Source data:
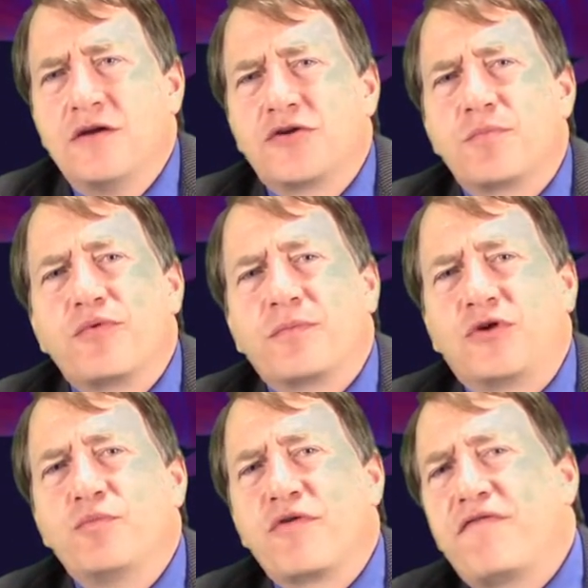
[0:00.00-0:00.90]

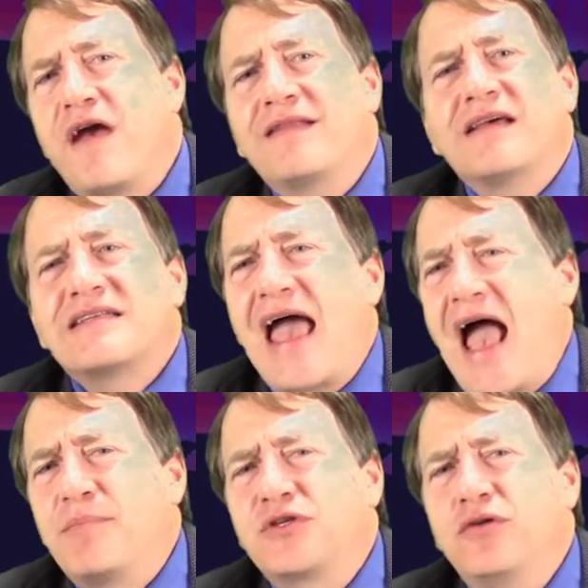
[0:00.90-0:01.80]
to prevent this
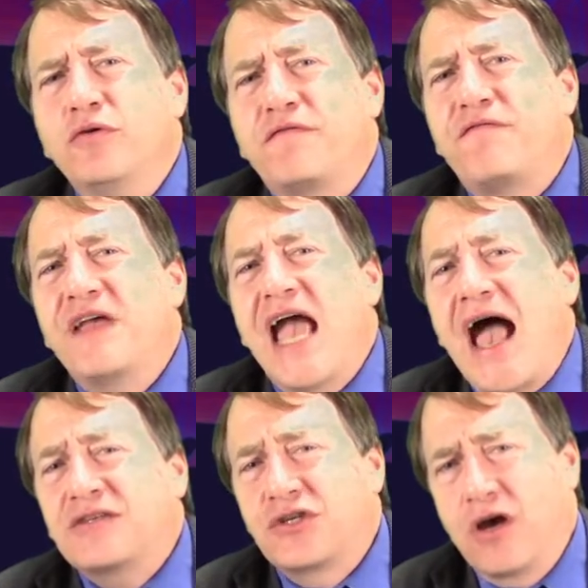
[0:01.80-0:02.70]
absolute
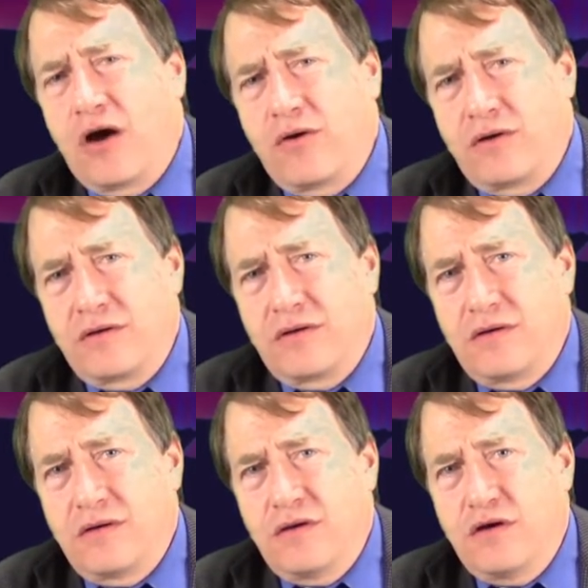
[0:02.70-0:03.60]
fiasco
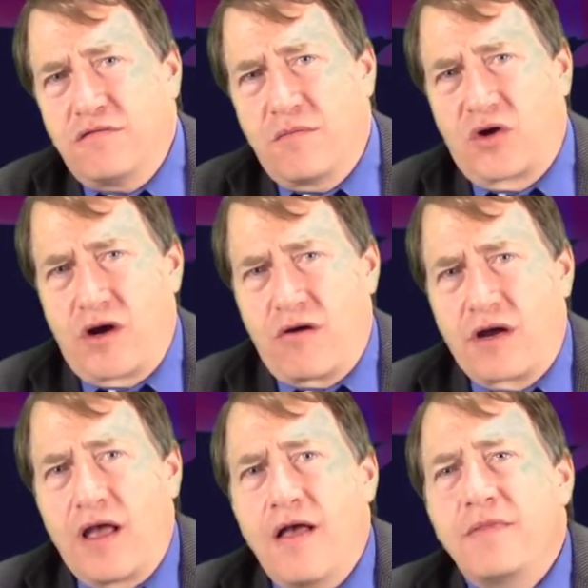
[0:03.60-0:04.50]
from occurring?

* * *

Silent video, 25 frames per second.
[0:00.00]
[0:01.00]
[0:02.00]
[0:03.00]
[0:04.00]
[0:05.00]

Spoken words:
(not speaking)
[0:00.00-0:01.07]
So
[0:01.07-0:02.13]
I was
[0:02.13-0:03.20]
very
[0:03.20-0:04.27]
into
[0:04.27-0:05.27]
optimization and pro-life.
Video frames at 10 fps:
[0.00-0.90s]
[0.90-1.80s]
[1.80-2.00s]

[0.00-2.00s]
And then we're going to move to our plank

What is required: Each line holding the word "frames" must be copied from the data.

Finished task:
Silent video, 25 frames per second.
Video frames at 10 fps:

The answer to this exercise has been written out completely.